= TASK BRIEF =
Write out all the entries word for word, but skip any images.

BEGIN THE RECORDS

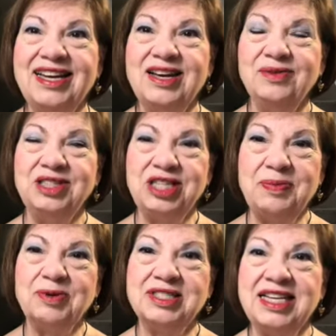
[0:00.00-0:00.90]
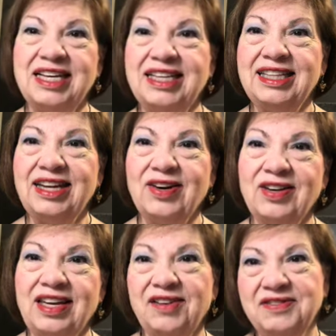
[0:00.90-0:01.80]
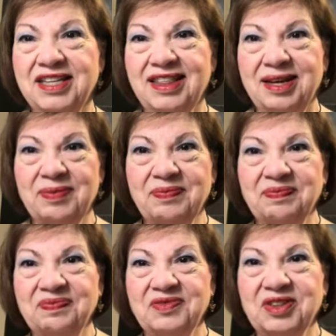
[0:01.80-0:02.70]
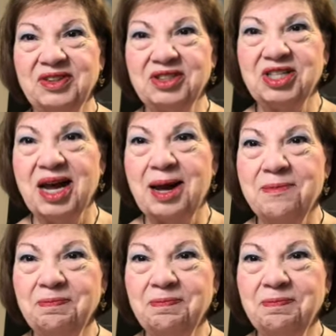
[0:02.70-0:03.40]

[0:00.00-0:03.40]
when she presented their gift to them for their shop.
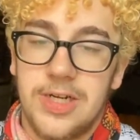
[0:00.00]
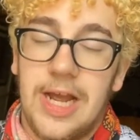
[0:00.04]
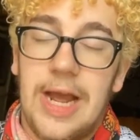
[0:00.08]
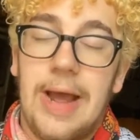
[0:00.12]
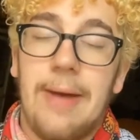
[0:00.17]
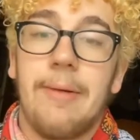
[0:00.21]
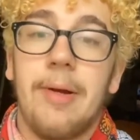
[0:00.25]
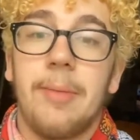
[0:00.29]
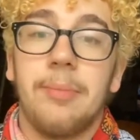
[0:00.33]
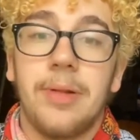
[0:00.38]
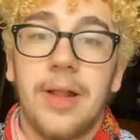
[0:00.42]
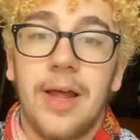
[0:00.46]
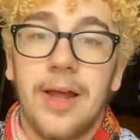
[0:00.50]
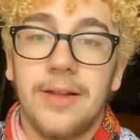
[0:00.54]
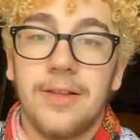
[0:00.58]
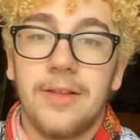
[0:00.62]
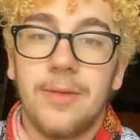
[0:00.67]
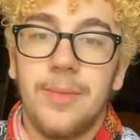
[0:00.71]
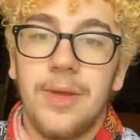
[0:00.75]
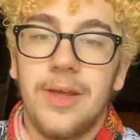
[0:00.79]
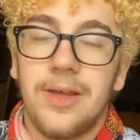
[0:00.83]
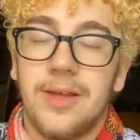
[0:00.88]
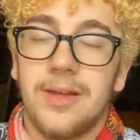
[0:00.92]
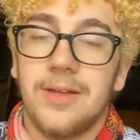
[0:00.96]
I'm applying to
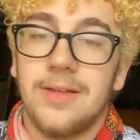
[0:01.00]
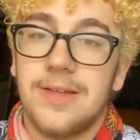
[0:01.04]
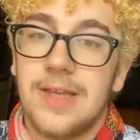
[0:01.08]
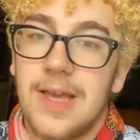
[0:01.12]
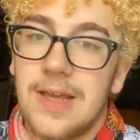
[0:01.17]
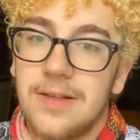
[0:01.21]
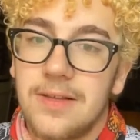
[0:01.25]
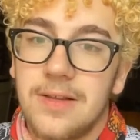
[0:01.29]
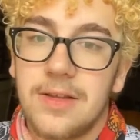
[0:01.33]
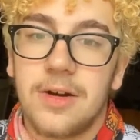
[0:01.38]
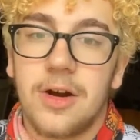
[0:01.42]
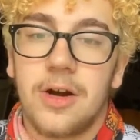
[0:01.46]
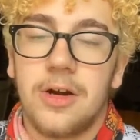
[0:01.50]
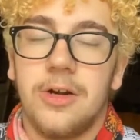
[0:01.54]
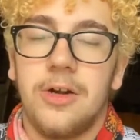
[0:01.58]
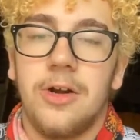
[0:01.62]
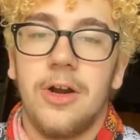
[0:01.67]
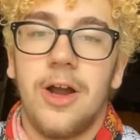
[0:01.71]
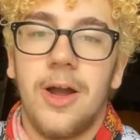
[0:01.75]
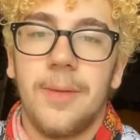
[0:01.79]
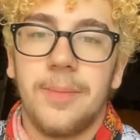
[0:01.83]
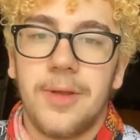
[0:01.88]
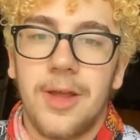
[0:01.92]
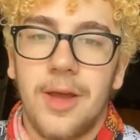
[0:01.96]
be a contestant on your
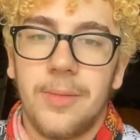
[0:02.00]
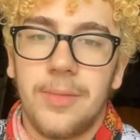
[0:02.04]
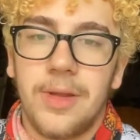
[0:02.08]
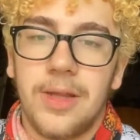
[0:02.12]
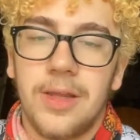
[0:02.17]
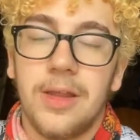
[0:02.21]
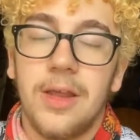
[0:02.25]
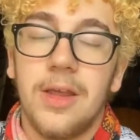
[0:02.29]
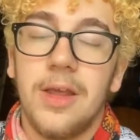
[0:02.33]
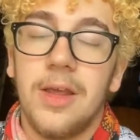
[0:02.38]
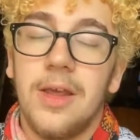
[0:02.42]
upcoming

END THE RECORDS

= SOLUTION =
[0:00.00-0:00.90]
[0:00.90-0:01.80]
[0:01.80-0:02.70]
[0:02.70-0:03.40]

[0:00.00-0:03.40]
when she presented their gift to them for their shop.
[0:00.00]
[0:00.04]
[0:00.08]
[0:00.12]
[0:00.17]
[0:00.21]
[0:00.25]
[0:00.29]
[0:00.33]
[0:00.38]
[0:00.42]
[0:00.46]
[0:00.50]
[0:00.54]
[0:00.58]
[0:00.62]
[0:00.67]
[0:00.71]
[0:00.75]
[0:00.79]
[0:00.83]
[0:00.88]
[0:00.92]
[0:00.96]
I'm applying to
[0:01.00]
[0:01.04]
[0:01.08]
[0:01.12]
[0:01.17]
[0:01.21]
[0:01.25]
[0:01.29]
[0:01.33]
[0:01.38]
[0:01.42]
[0:01.46]
[0:01.50]
[0:01.54]
[0:01.58]
[0:01.62]
[0:01.67]
[0:01.71]
[0:01.75]
[0:01.79]
[0:01.83]
[0:01.88]
[0:01.92]
[0:01.96]
be a contestant on your
[0:02.00]
[0:02.04]
[0:02.08]
[0:02.12]
[0:02.17]
[0:02.21]
[0:02.25]
[0:02.29]
[0:02.33]
[0:02.38]
[0:02.42]
upcoming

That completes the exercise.